## DIRECTIONS FOR THIS TASK
Please set down, with no changes, every line of the material below from the one containing "[0:05.00-0:06.00]" through the end. Skip the pictures.
···
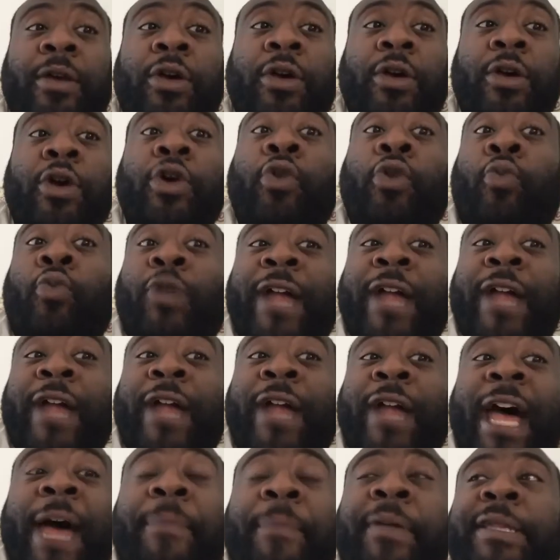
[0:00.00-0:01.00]
Right. What
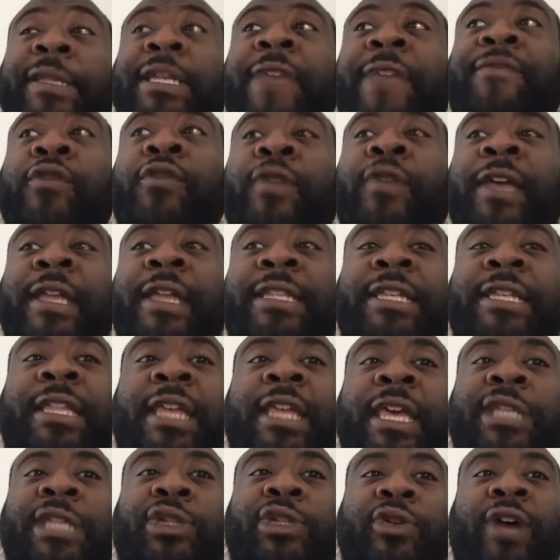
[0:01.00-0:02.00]
happens if you get to the
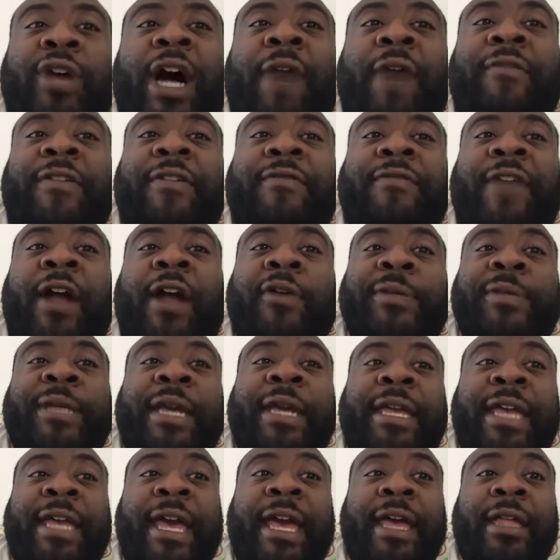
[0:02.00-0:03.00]
Eastern Conference Finals
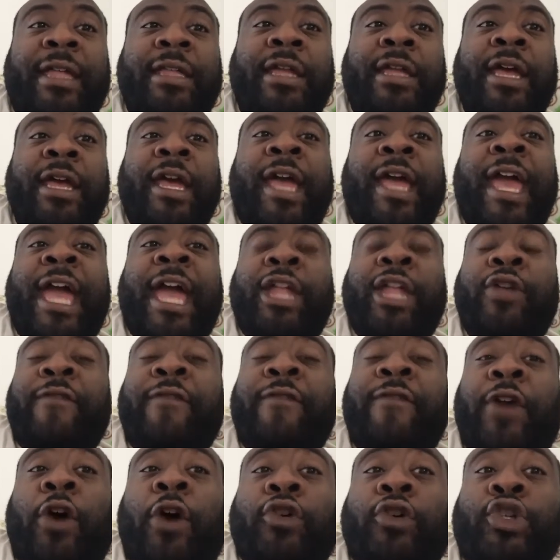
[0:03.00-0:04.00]
again and you
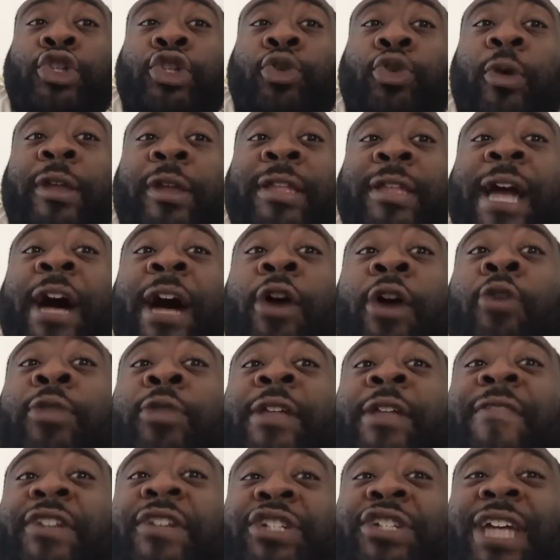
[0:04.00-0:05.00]
fall short not only
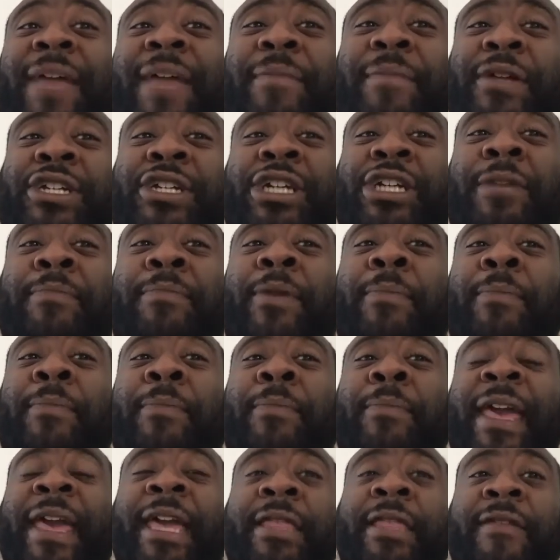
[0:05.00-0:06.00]
of the championship but
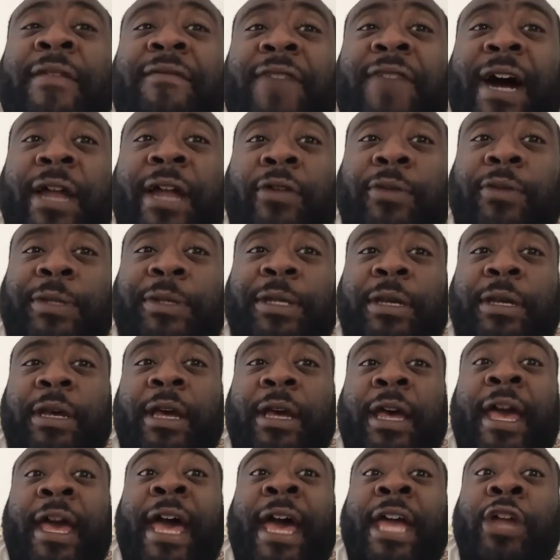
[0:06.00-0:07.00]
making the finals?
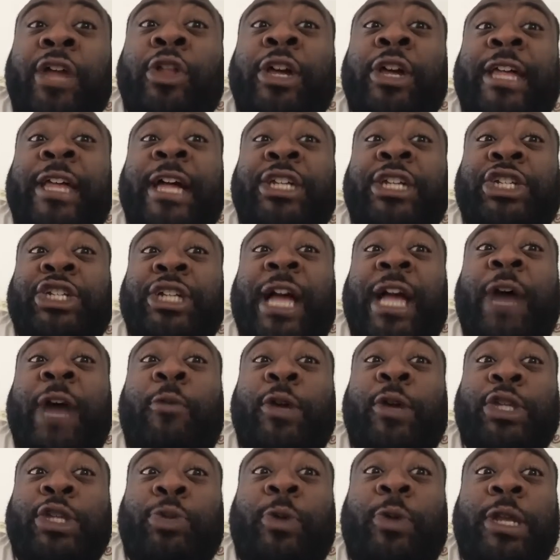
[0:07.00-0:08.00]
And you look at July
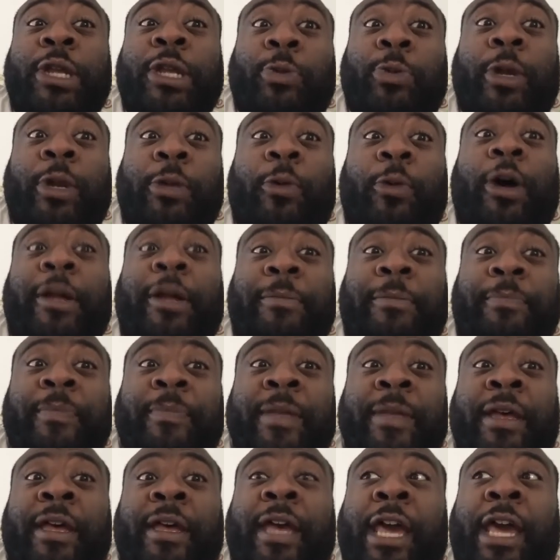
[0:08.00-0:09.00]
1, 2021, and
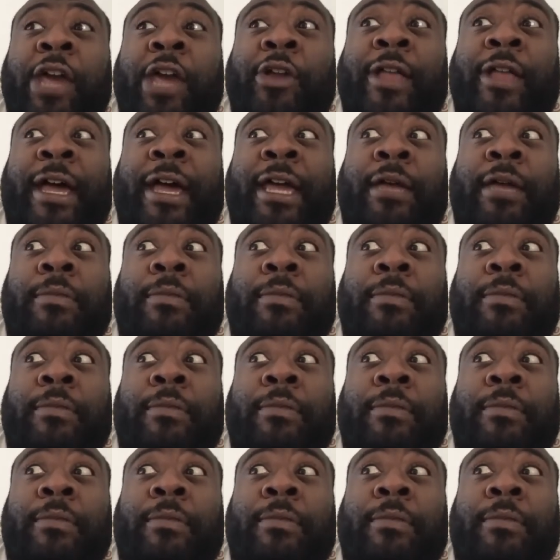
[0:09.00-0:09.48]
you're like,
···
## TASK ANSWER
[0:05.00-0:06.00]
of the championship but
[0:06.00-0:07.00]
making the finals?
[0:07.00-0:08.00]
And you look at July
[0:08.00-0:09.00]
1, 2021, and
[0:09.00-0:09.48]
you're like,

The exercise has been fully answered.